Directions for this task. Copy the records below exactly, but leave out any picture they contain.

Input for this task.

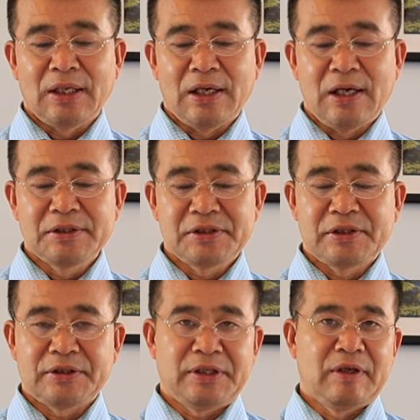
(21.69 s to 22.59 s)
Uh, they
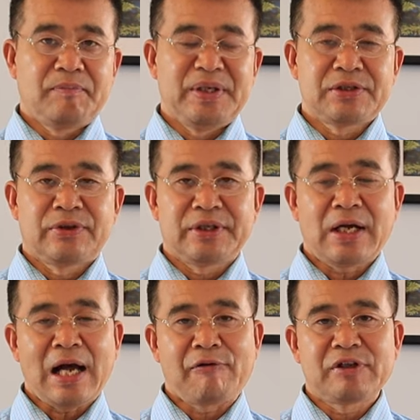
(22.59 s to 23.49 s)
you know, basically
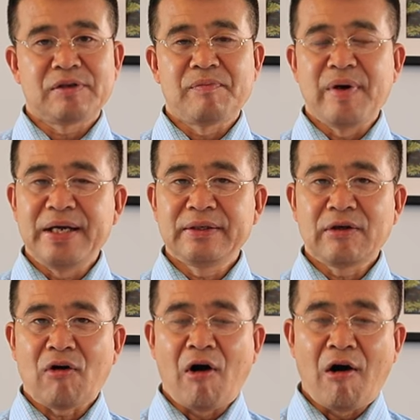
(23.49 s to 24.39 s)
cover the
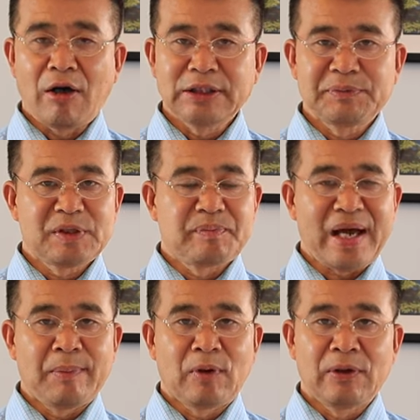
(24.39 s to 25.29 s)
main content of the
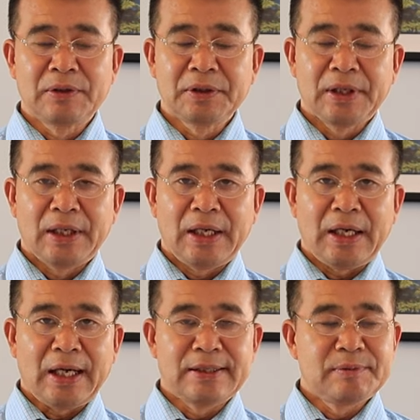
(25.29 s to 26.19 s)
Bible
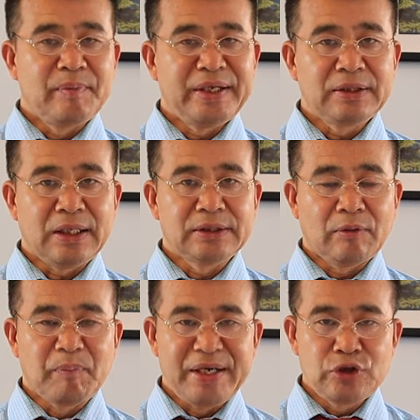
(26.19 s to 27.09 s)
and the main, you
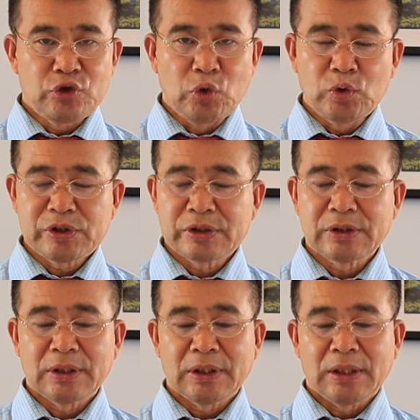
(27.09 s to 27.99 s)
know, main truths
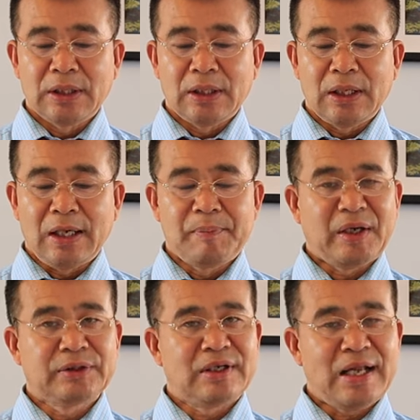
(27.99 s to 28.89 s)

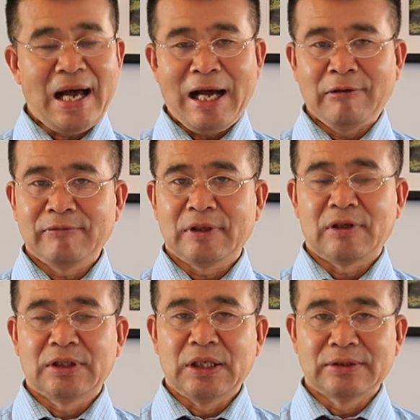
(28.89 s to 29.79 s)
about love,
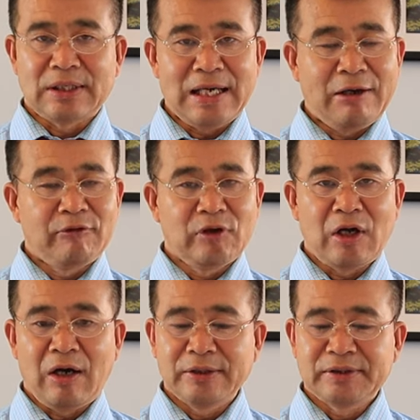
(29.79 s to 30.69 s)
you know, the love of
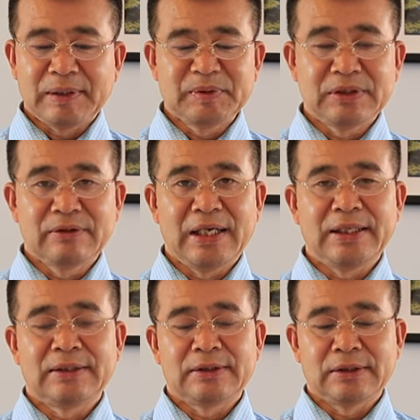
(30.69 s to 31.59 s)
God, something,
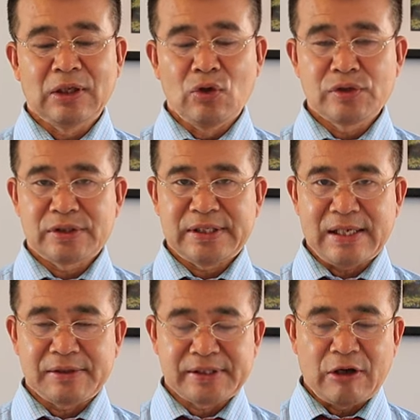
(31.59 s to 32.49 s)
right? Those
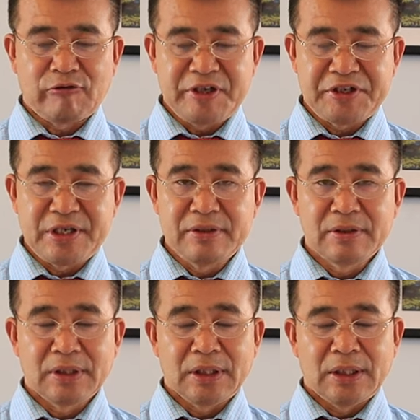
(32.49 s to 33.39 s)

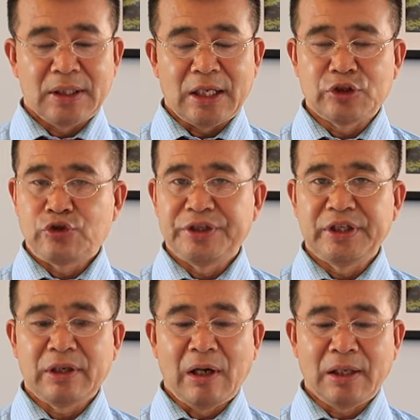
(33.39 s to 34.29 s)
salvation and the
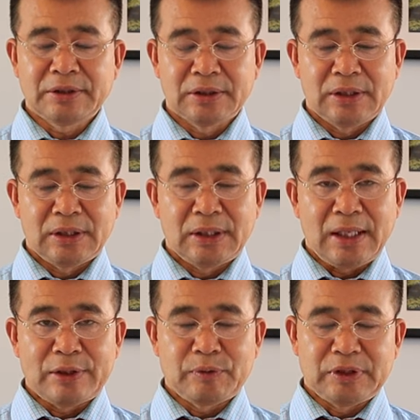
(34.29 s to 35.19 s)
Trinity God,
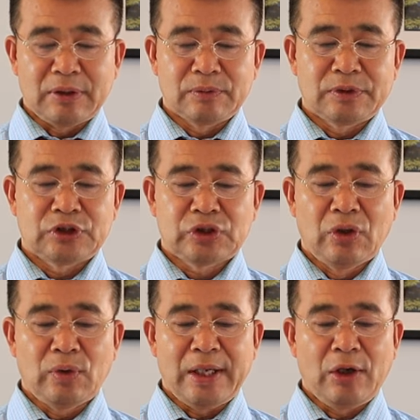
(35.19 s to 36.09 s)
and you know.
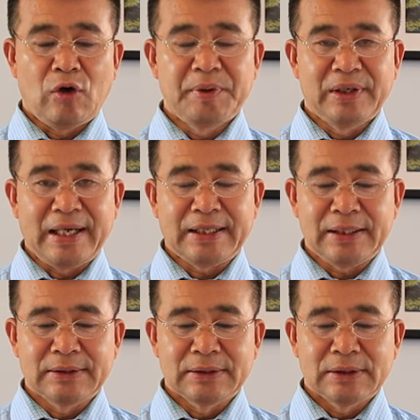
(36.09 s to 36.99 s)
So I hope you like
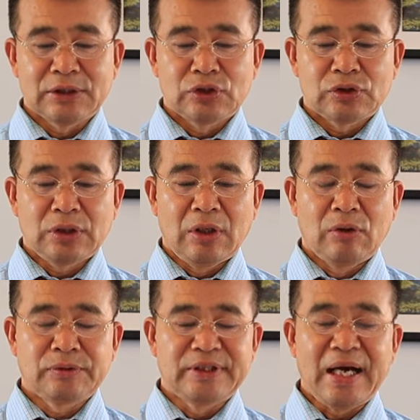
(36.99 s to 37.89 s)
it.
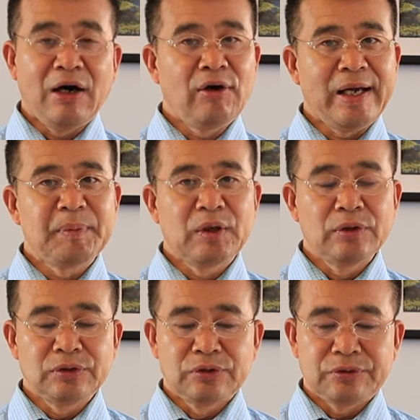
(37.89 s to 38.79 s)
So now I'm
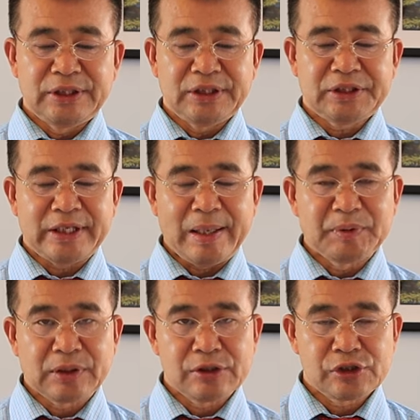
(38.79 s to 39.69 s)
going to read
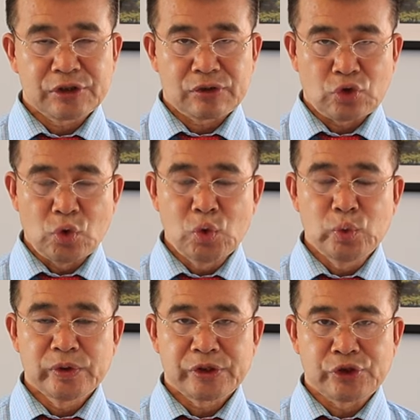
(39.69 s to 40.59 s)
chapters
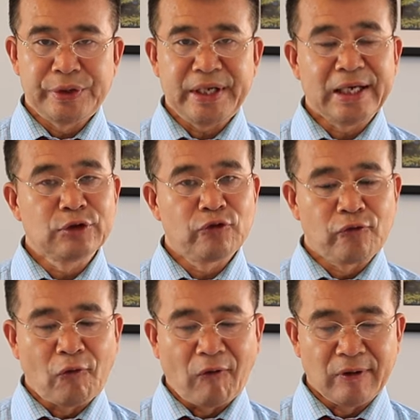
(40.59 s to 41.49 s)
two, three, and
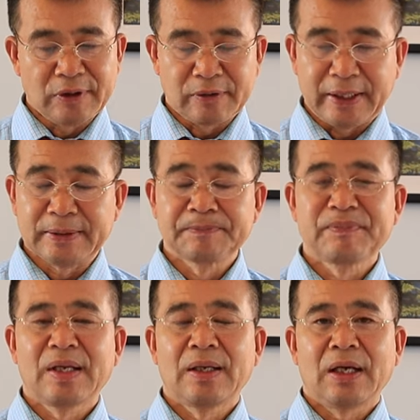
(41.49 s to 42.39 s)
four, right?
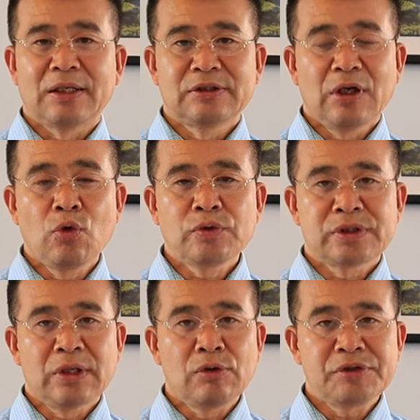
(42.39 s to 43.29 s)
And though
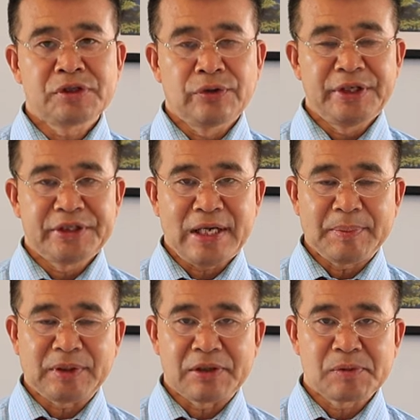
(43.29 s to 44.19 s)
those three
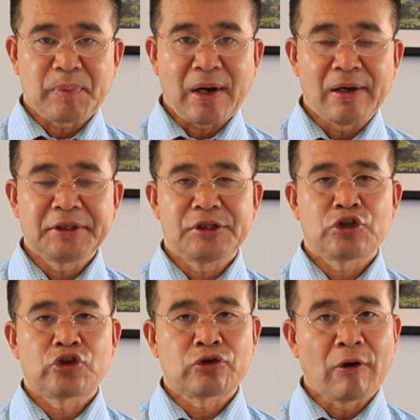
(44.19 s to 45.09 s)
chapters part is
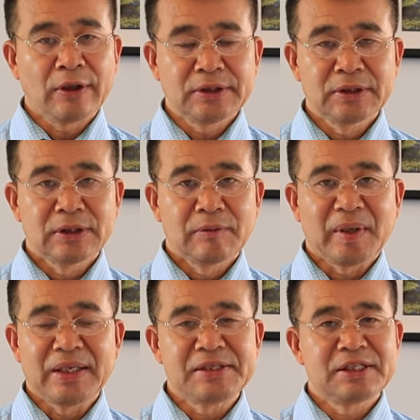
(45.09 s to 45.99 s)
short,
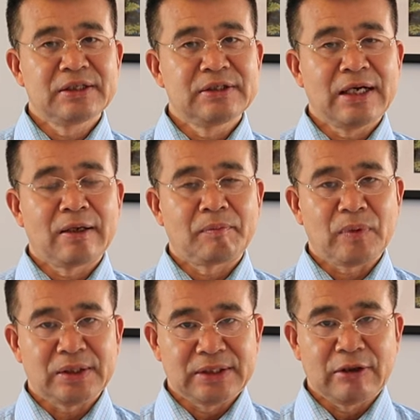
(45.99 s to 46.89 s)
but I think
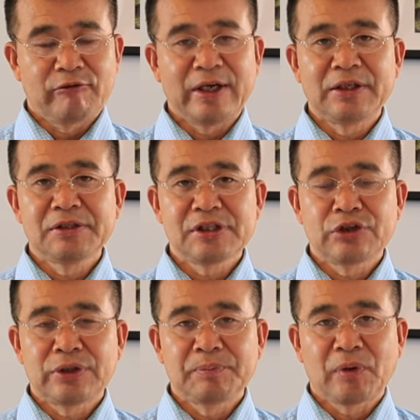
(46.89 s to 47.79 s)
they're they're very
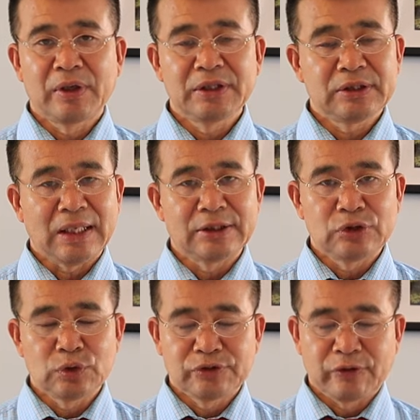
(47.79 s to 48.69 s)
essential, important and
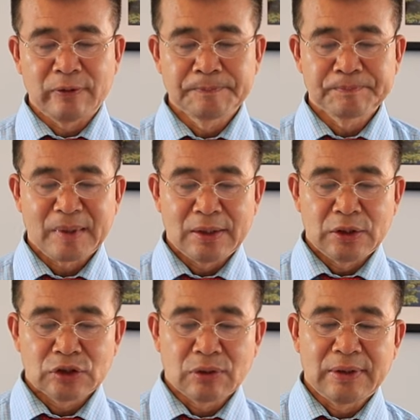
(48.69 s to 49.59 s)
useful.
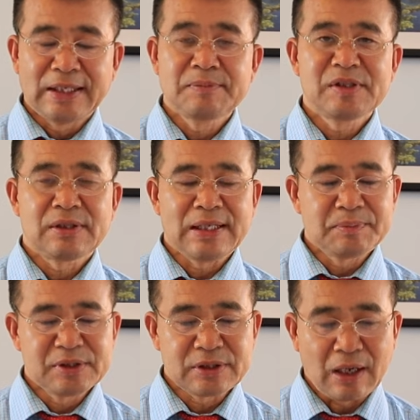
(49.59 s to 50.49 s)
So let me let
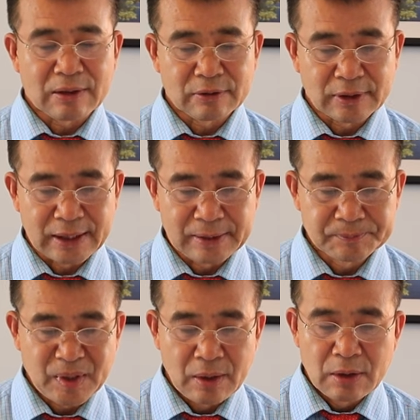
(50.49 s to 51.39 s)
me start,
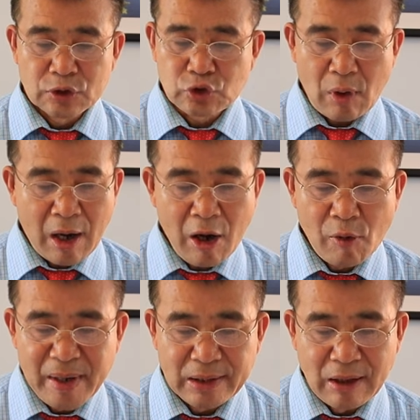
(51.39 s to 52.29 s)
okay? So,
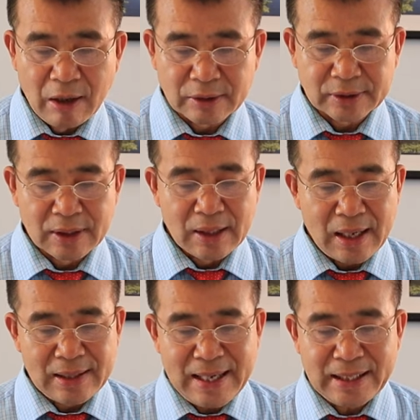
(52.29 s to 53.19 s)
oh my Lord,
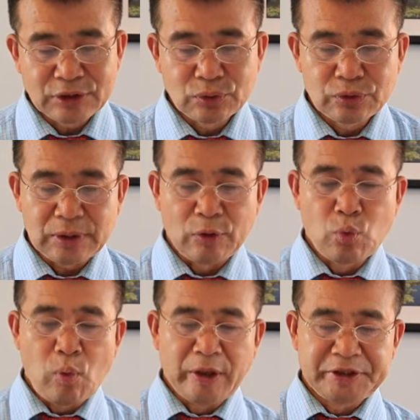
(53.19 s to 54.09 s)
I like to
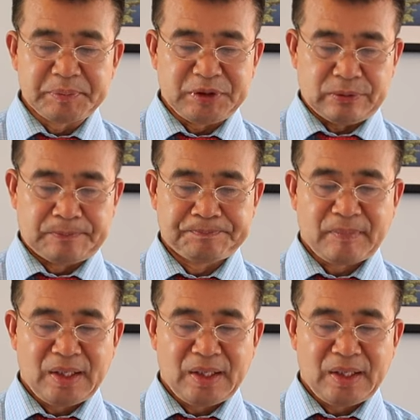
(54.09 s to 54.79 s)
worship you.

Result below.
(21.69 s to 22.59 s)
Uh, they
(22.59 s to 23.49 s)
you know, basically
(23.49 s to 24.39 s)
cover the
(24.39 s to 25.29 s)
main content of the
(25.29 s to 26.19 s)
Bible
(26.19 s to 27.09 s)
and the main, you
(27.09 s to 27.99 s)
know, main truths
(27.99 s to 28.89 s)

(28.89 s to 29.79 s)
about love,
(29.79 s to 30.69 s)
you know, the love of
(30.69 s to 31.59 s)
God, something,
(31.59 s to 32.49 s)
right? Those
(32.49 s to 33.39 s)

(33.39 s to 34.29 s)
salvation and the
(34.29 s to 35.19 s)
Trinity God,
(35.19 s to 36.09 s)
and you know.
(36.09 s to 36.99 s)
So I hope you like
(36.99 s to 37.89 s)
it.
(37.89 s to 38.79 s)
So now I'm
(38.79 s to 39.69 s)
going to read
(39.69 s to 40.59 s)
chapters
(40.59 s to 41.49 s)
two, three, and
(41.49 s to 42.39 s)
four, right?
(42.39 s to 43.29 s)
And though
(43.29 s to 44.19 s)
those three
(44.19 s to 45.09 s)
chapters part is
(45.09 s to 45.99 s)
short,
(45.99 s to 46.89 s)
but I think
(46.89 s to 47.79 s)
they're they're very
(47.79 s to 48.69 s)
essential, important and
(48.69 s to 49.59 s)
useful.
(49.59 s to 50.49 s)
So let me let
(50.49 s to 51.39 s)
me start,
(51.39 s to 52.29 s)
okay? So,
(52.29 s to 53.19 s)
oh my Lord,
(53.19 s to 54.09 s)
I like to
(54.09 s to 54.79 s)
worship you.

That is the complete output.